**1. Load Dataset**

In [None]:
#Pandas: Dataset library
import pandas as pd

#Read dataset
rrhh_ds = pd.read_csv("https://docs.google.com/spreadsheets/d/e/2PACX-1vSfE_9K1uPYtXkEA_oncBZEGne6D6uhJSBCDqASxid4jIlQiyu_Z3629s0yyhNQxxkb6Q4wnUwDtlNr/pub?gid=0&single=true&output=csv")

#Print dataset
rrhh_ds.head()


**2. Filter Dataset**

In [None]:
#Remove some attributes
rrhh_ds = rrhh_ds[['NivelSatisfaccion', 'UltimaEvaluacion', 'ProyectosRealizados', 'HorasMensuales', 'Antiguedad', 'Ascendido_Disc', 'AreaTrabajo', 'NivelSalarial', 'Renuncia_Disc']]

#Print dataset
rrhh_ds.head()

**3.1. Preprocess Dataset Part 1: Standard Scaler**

In [None]:
from sklearn import preprocessing

#Obtain Standard Transformation
std_scaler = preprocessing.StandardScaler().fit(rrhh_ds[['ProyectosRealizados']])

#Check results of transformation
print("\n=====Before Standard Scaler:=====\n")
print("Mean:",std_scaler.mean_)
print("Std:",std_scaler.scale_)

#Apply the transformation (create temporal variable, do not transform original dataset)
rrhh_ds_pr_temp = std_scaler.transform(rrhh_ds[['ProyectosRealizados']])

#Obtain Standard Transformation
std_scaler = preprocessing.StandardScaler().fit(rrhh_ds_pr_temp)
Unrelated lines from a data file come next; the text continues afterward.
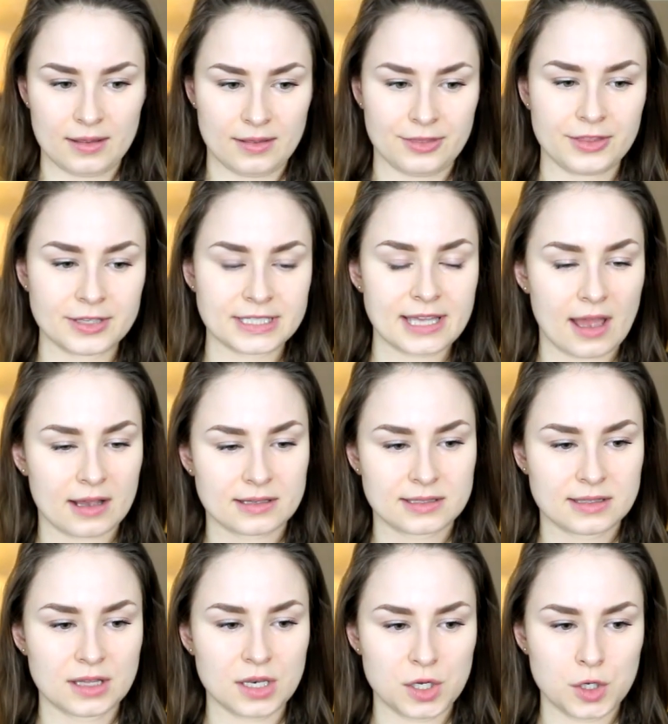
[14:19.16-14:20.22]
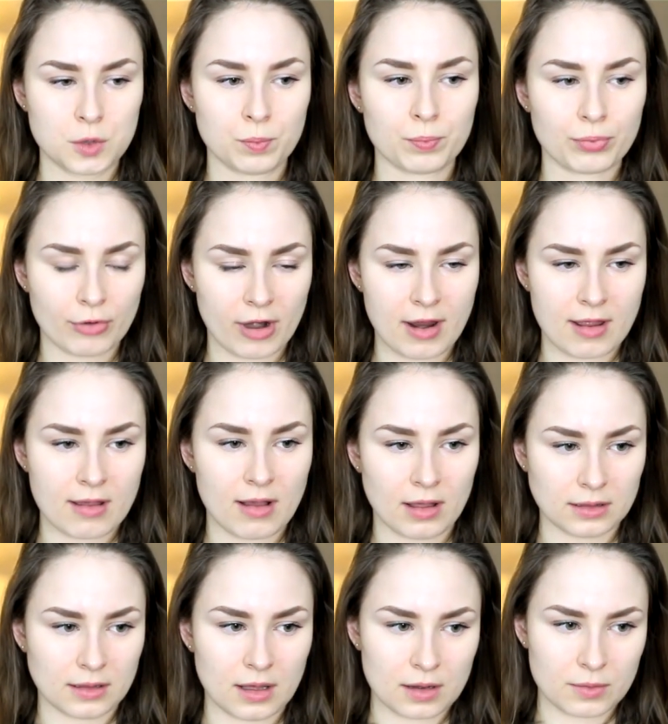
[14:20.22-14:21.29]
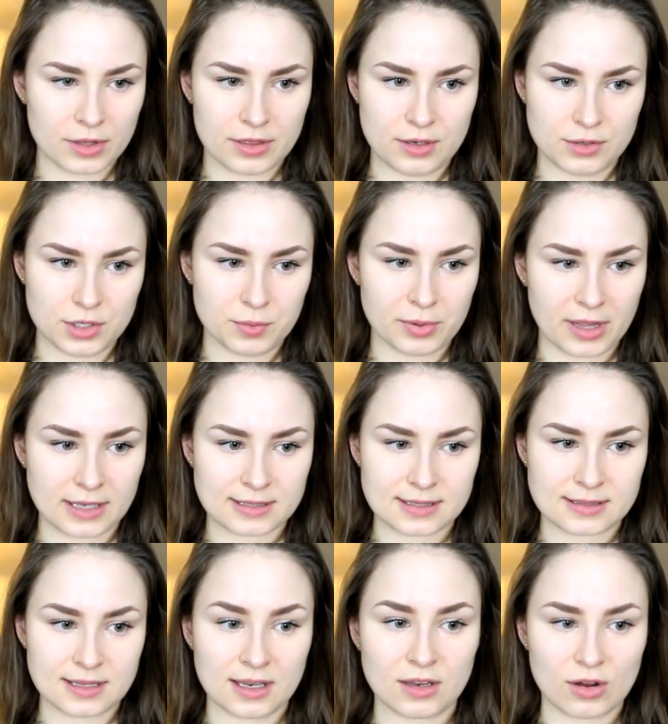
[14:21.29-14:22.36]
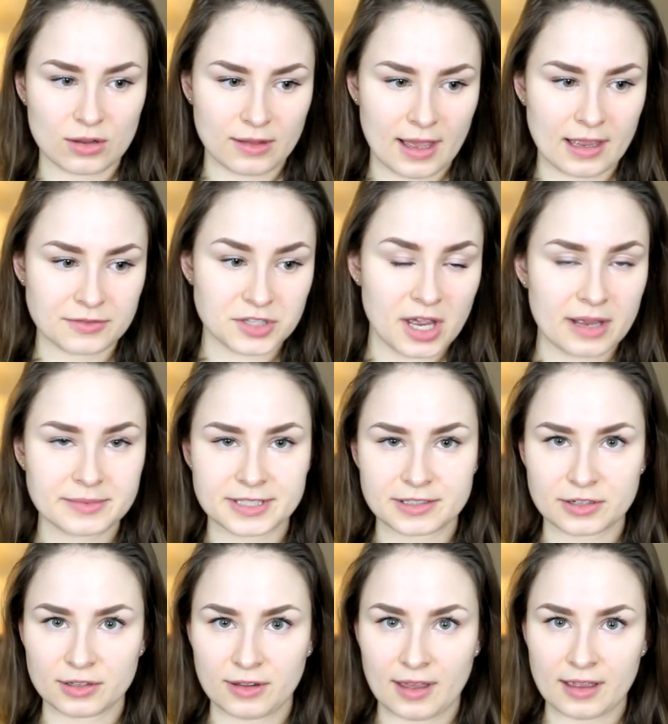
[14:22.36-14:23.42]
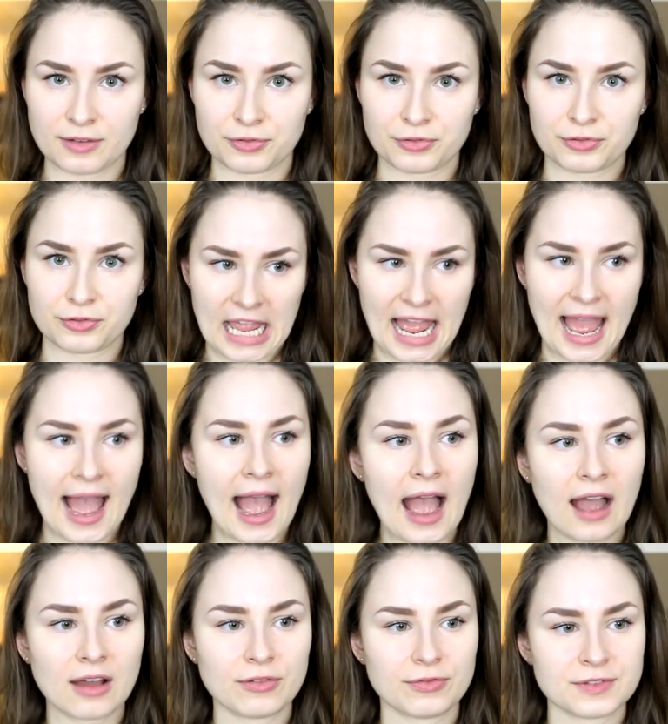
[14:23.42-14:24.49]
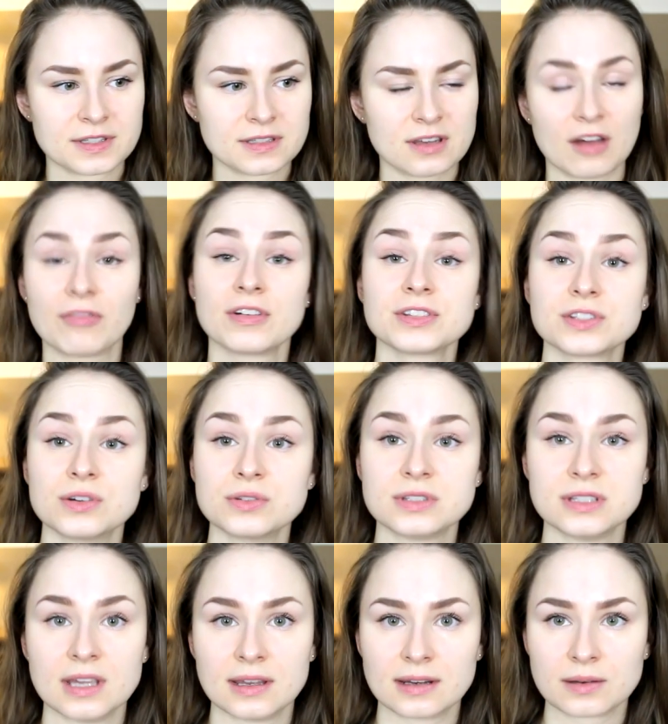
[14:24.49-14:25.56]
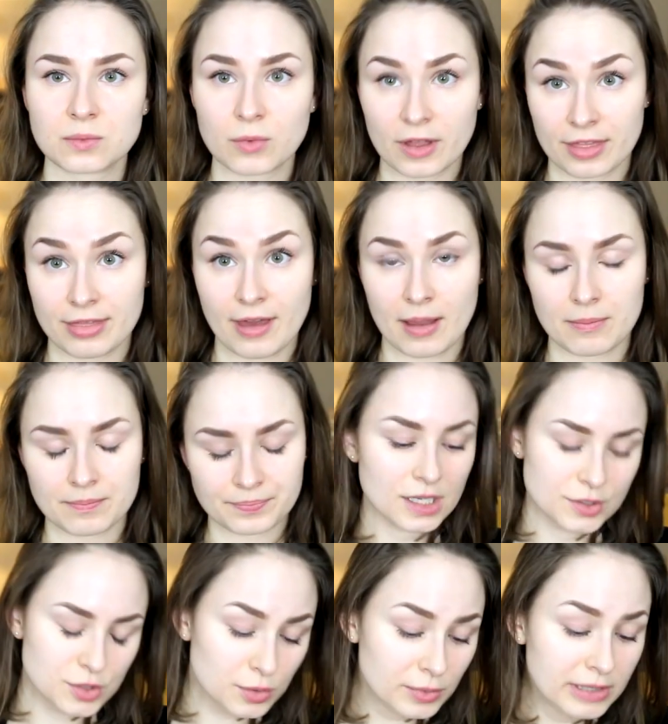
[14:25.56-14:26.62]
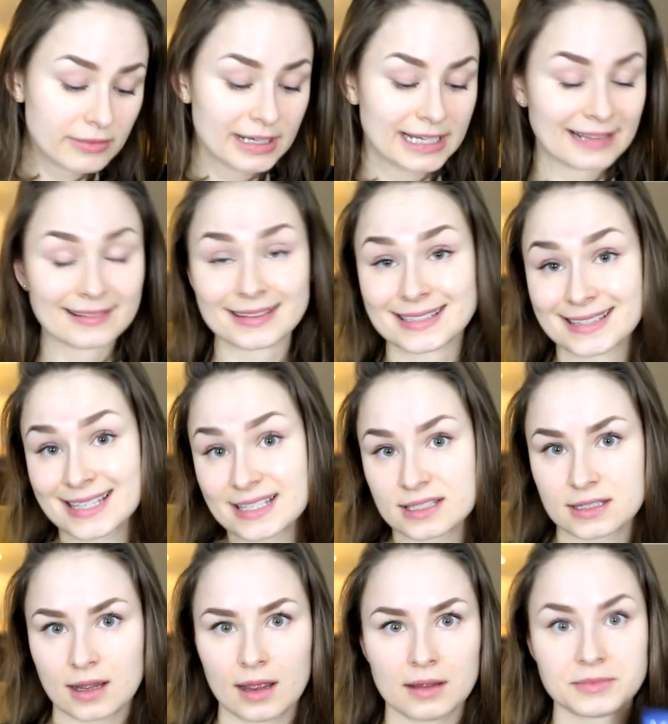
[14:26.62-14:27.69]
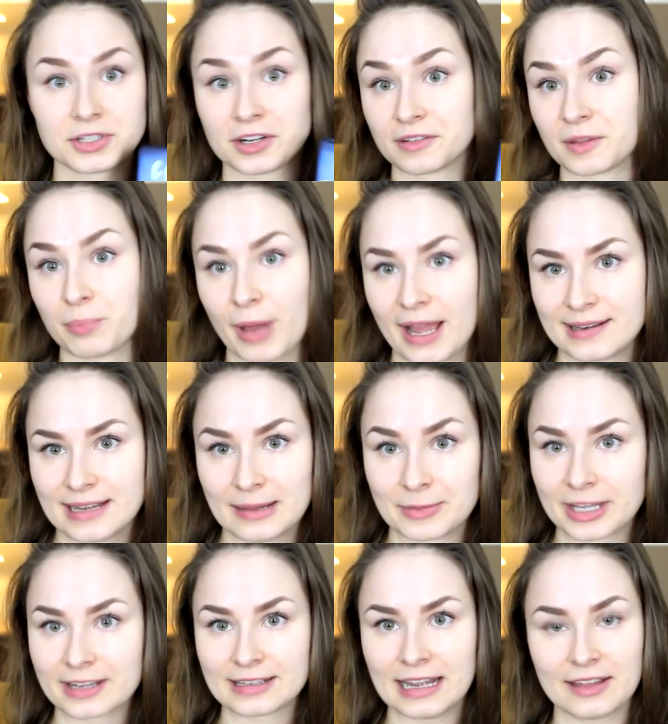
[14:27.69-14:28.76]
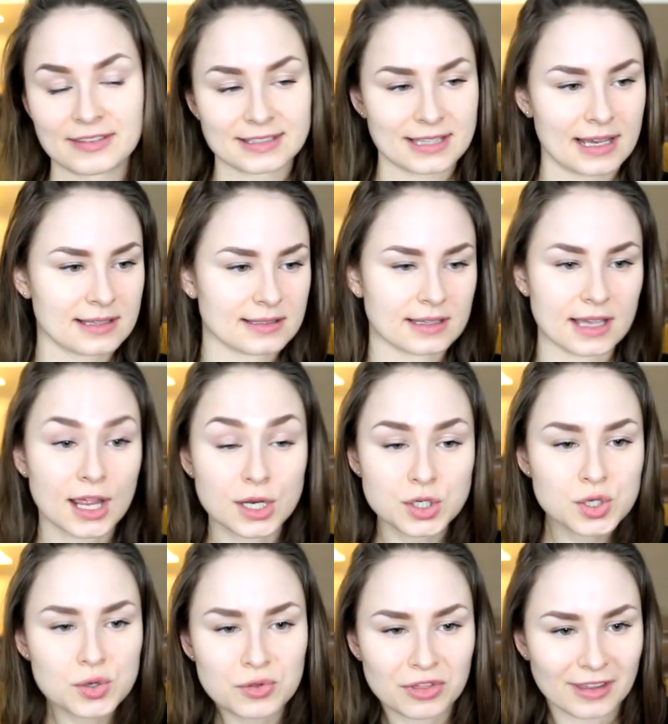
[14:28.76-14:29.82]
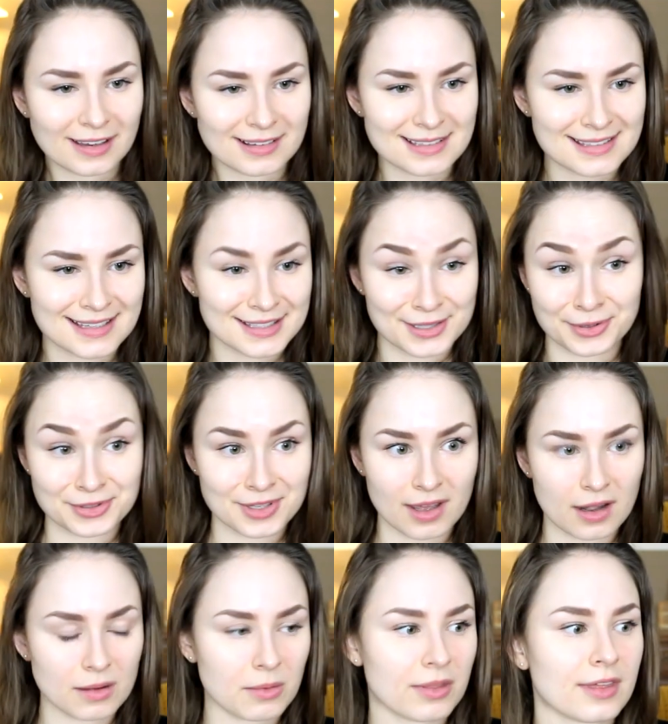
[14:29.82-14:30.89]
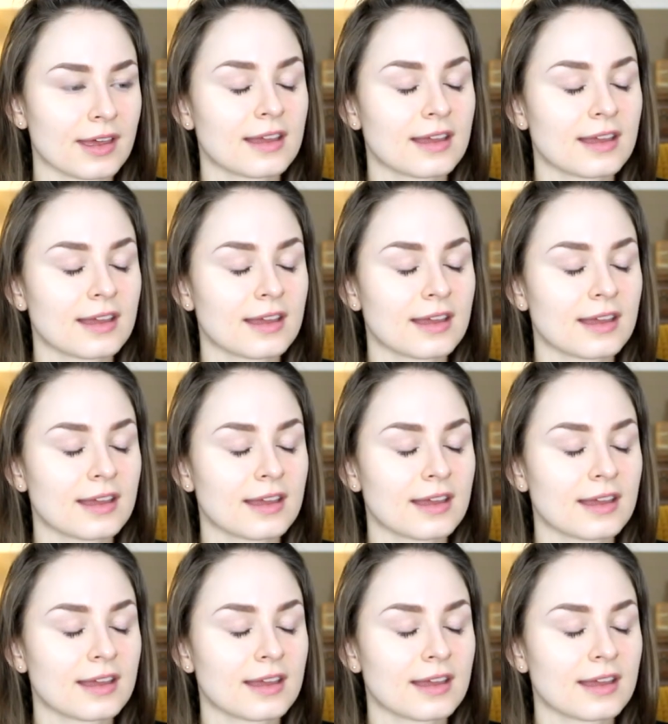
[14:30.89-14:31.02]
the text that you bring along with you to places in your life, times in your life, have stuff associated with them. So rereading this time during the pandemic, now this has like two things associated with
#Check results of transformation
print("\n=====After Standard Scaler:=====\n")
print("Mean:",std_scaler.mean_)
print("Std:",std_scaler.scale_)

#Print dataset
#rrhh_ds.head()

**3.2. Preprocess Dataset - Part 2: MinMax Scaler**

In [None]:
min_max_scaler = preprocessing.MinMaxScaler()

#Transforma data to [0-1] scale. 
rrhh_ds[['ProyectosRealizados', 'HorasMensuales', 'Antiguedad' ]] = min_max_scaler.fit_transform(rrhh_ds[['ProyectosRealizados', 'HorasMensuales', 'Antiguedad']])

#Print dataset
rrhh_ds.head()

**3.3. Preprocess Dataset - Part 3: One Hot Encoder**

In [None]:
from sklearn.preprocessing import OneHotEncoder

#Creating instance of one-hot-encoder
enc = OneHotEncoder(handle_unknown='ignore')

#Passing columns to encoding
enc_df = pd.DataFrame(enc.fit_transform(rrhh_ds[['AreaTrabajo', 'NivelSalarial']]).toarray())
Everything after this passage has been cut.